■ GOAL OF THE EXERCISE ■
Leaving out all pictures, write out word for word the lines from the one containing "[0:00.50-0:01.00]" to the end of the data below.

■ PROVIDED MATERIAL ■
________________________________________

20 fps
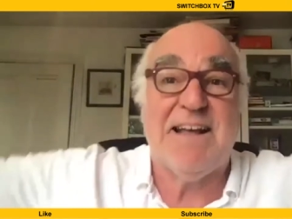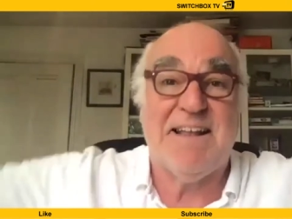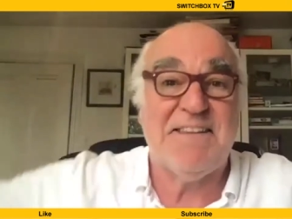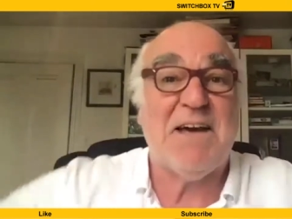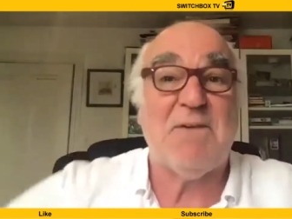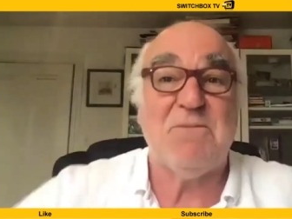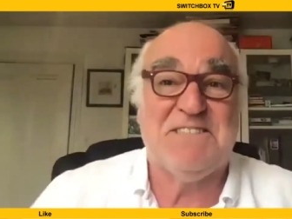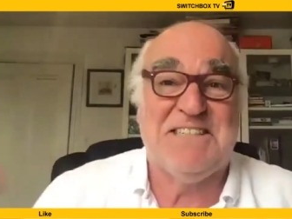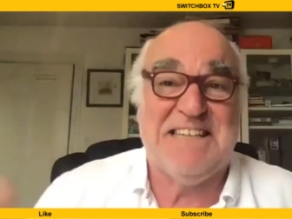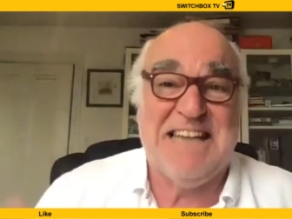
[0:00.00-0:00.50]
And
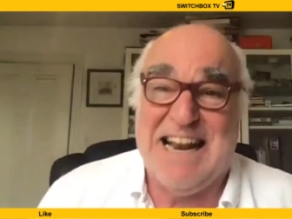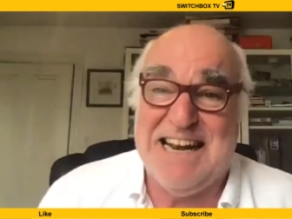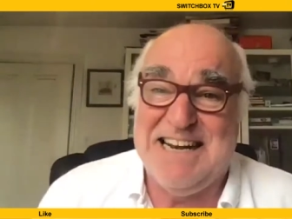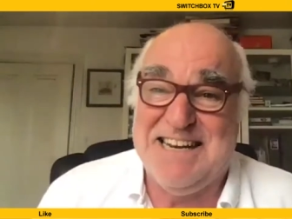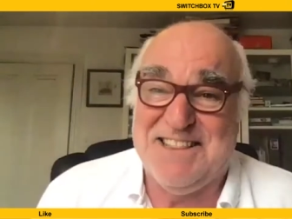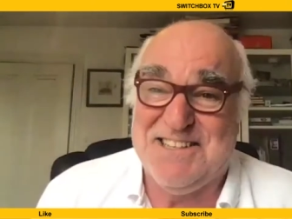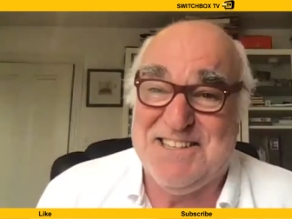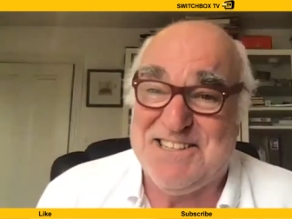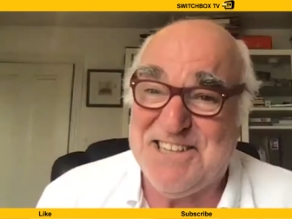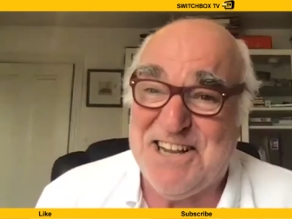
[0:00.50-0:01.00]
that was the end of
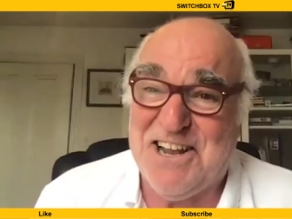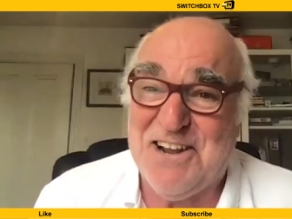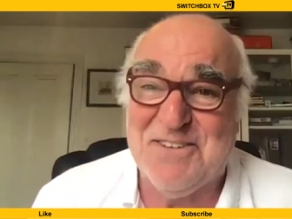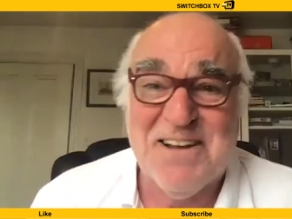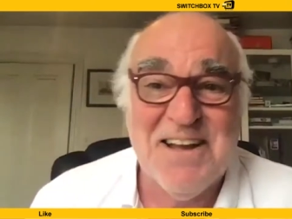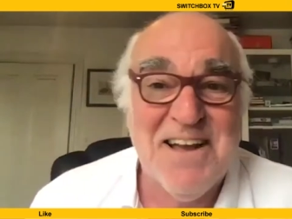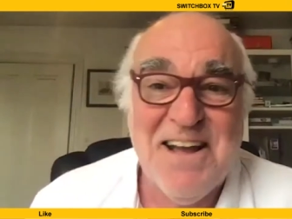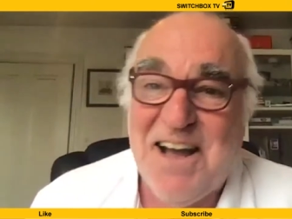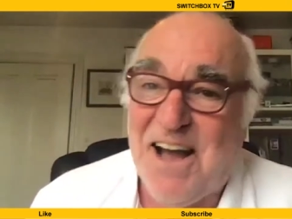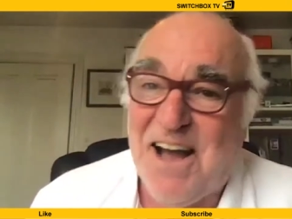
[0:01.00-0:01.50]
the show.
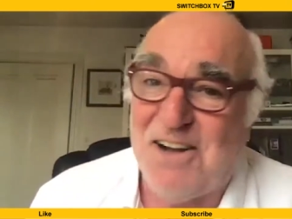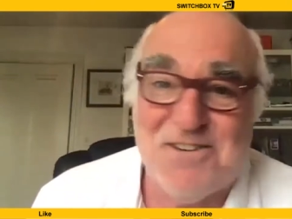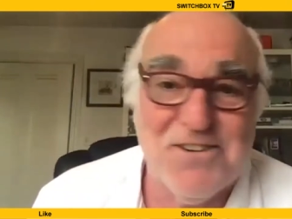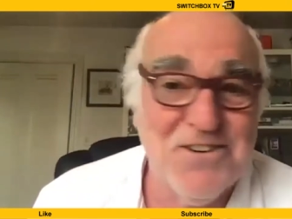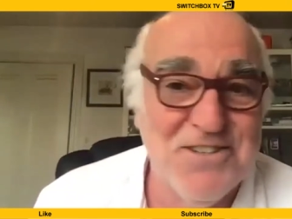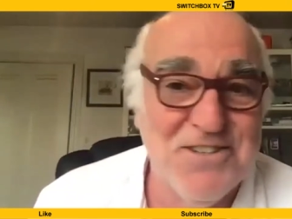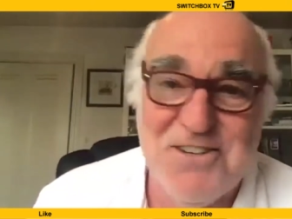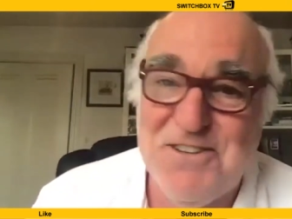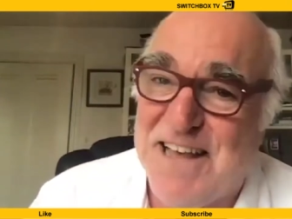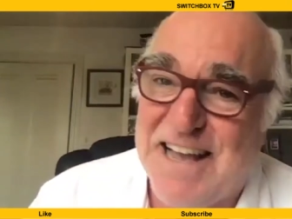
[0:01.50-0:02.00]
I
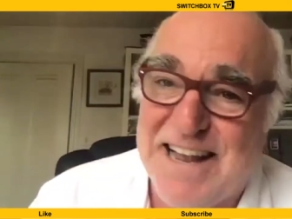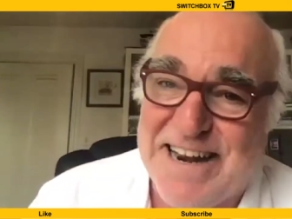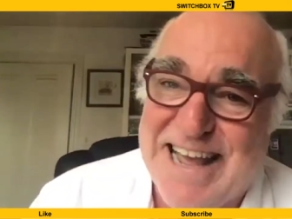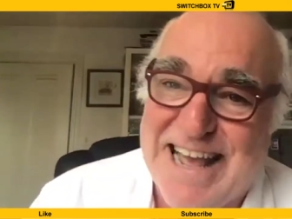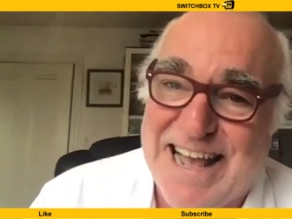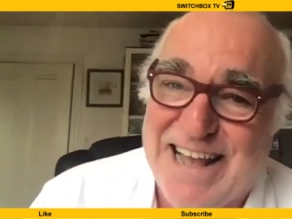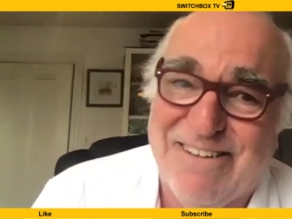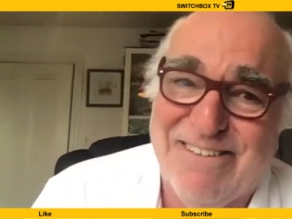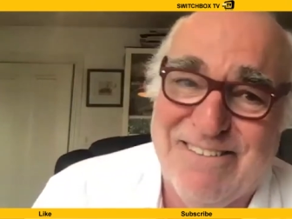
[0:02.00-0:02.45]
couldn't do that now.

________________________________________

■ RESULT FOR THIS EXERCISE ■
[0:00.50-0:01.00]
that was the end of
[0:01.00-0:01.50]
the show.
[0:01.50-0:02.00]
I
[0:02.00-0:02.45]
couldn't do that now.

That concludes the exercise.